__MATERIAL TO PROCESS__:
┄┄┄┄┄┄┄┄┄┄

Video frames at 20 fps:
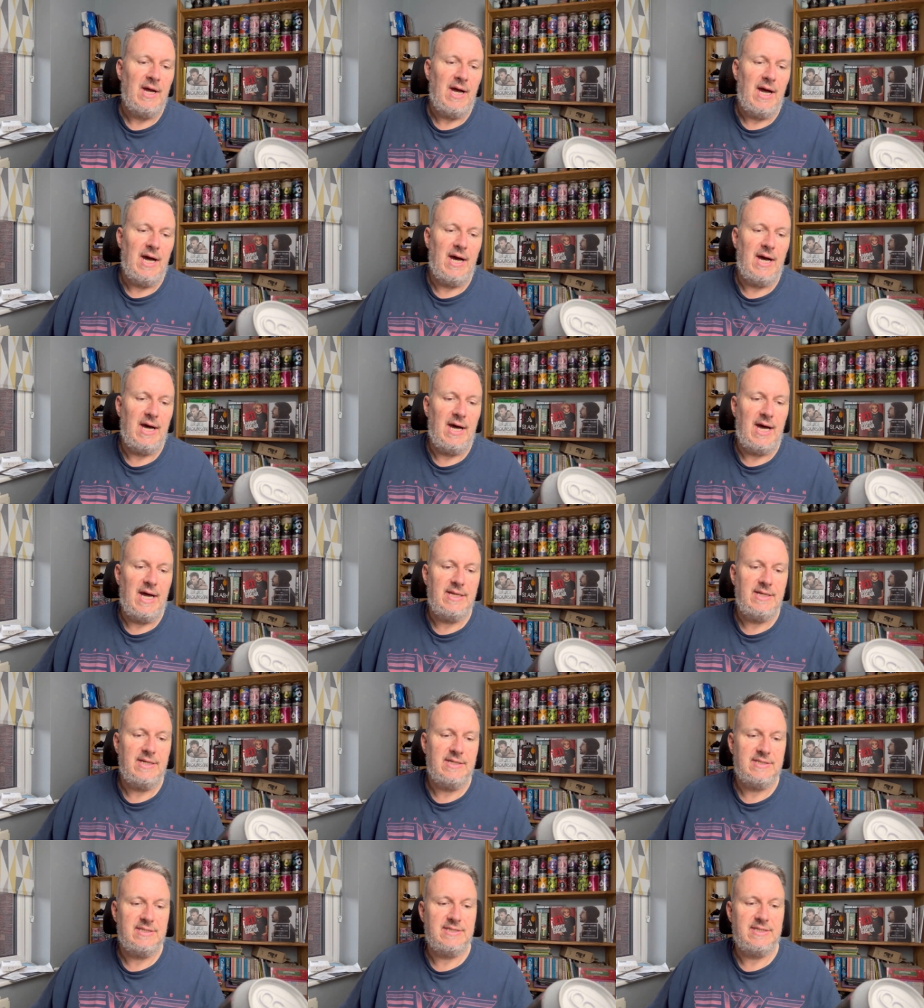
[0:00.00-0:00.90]
Uh,
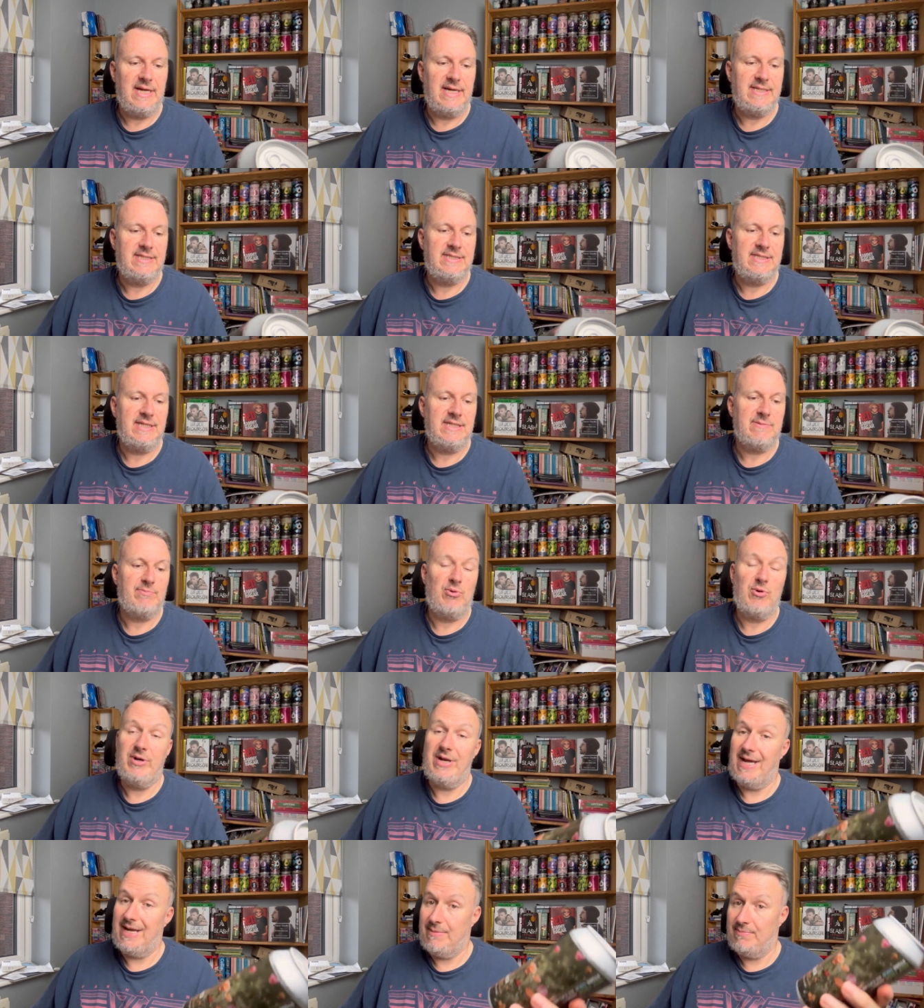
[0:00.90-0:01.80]
and as I say,
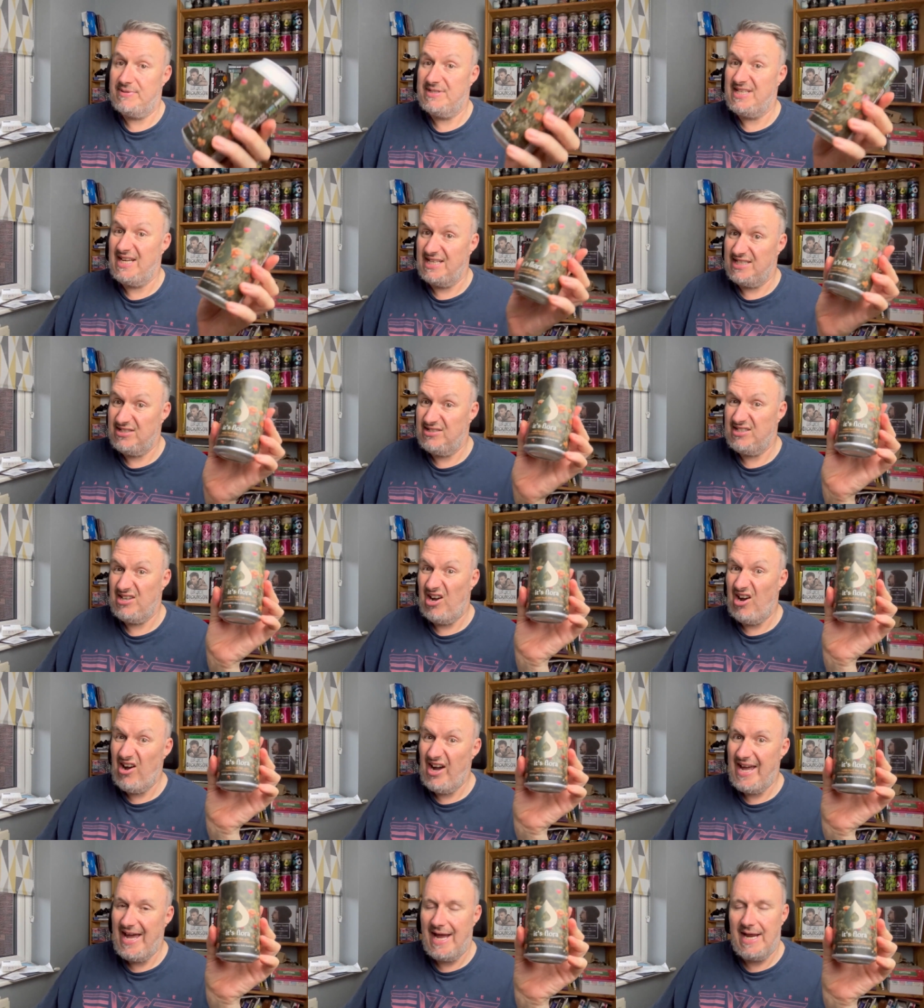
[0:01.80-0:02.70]
6.8%. So it's a
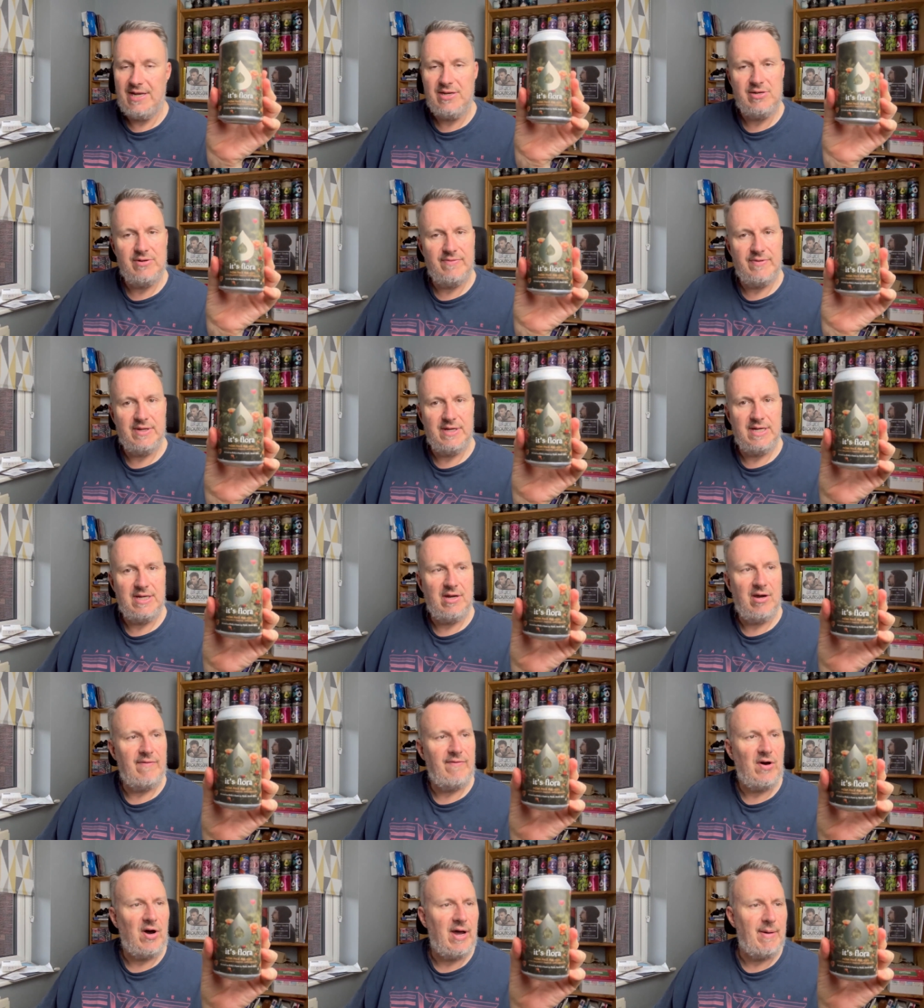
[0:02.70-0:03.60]
high end of the
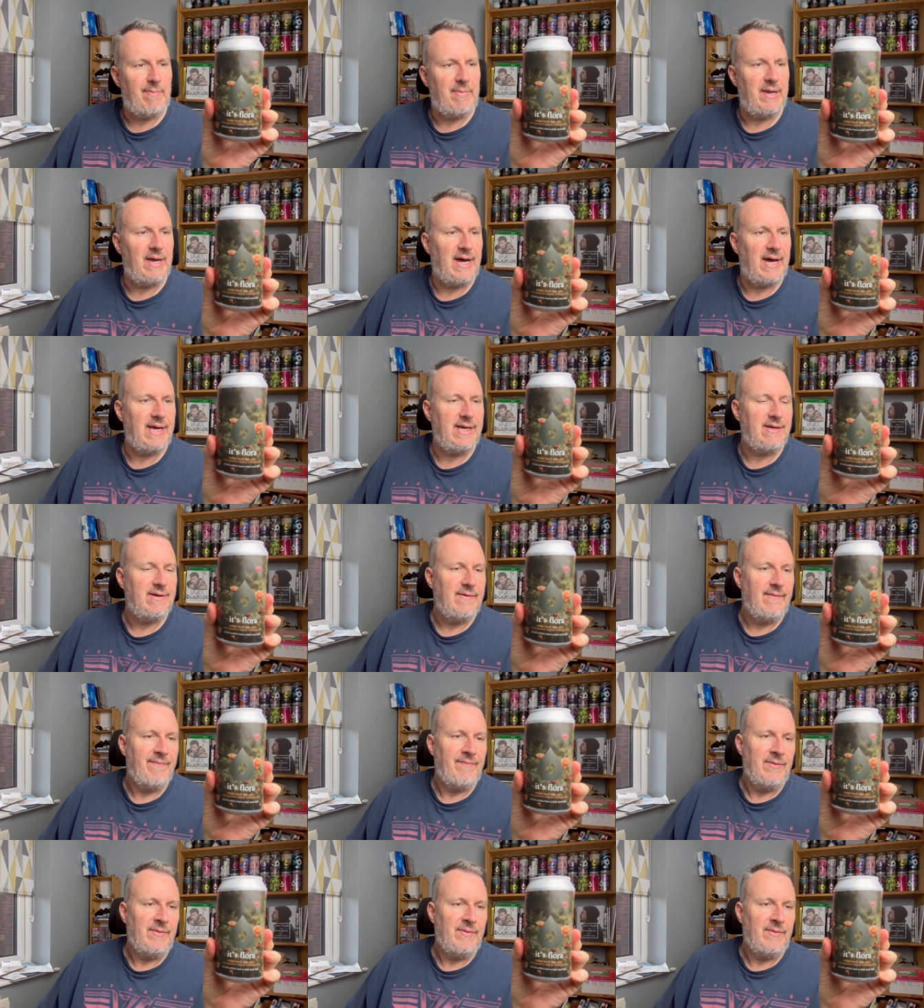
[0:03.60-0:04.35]
of IPA.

┄┄┄┄┄┄┄┄┄┄

__WHAT NEEDS TO BE DONE__: Output each of the lines above exactly, apart from the images.

__TASK RESPONSE__:
Video frames at 20 fps:
[0:00.00-0:00.90]
Uh,
[0:00.90-0:01.80]
and as I say,
[0:01.80-0:02.70]
6.8%. So it's a
[0:02.70-0:03.60]
high end of the
[0:03.60-0:04.35]
of IPA.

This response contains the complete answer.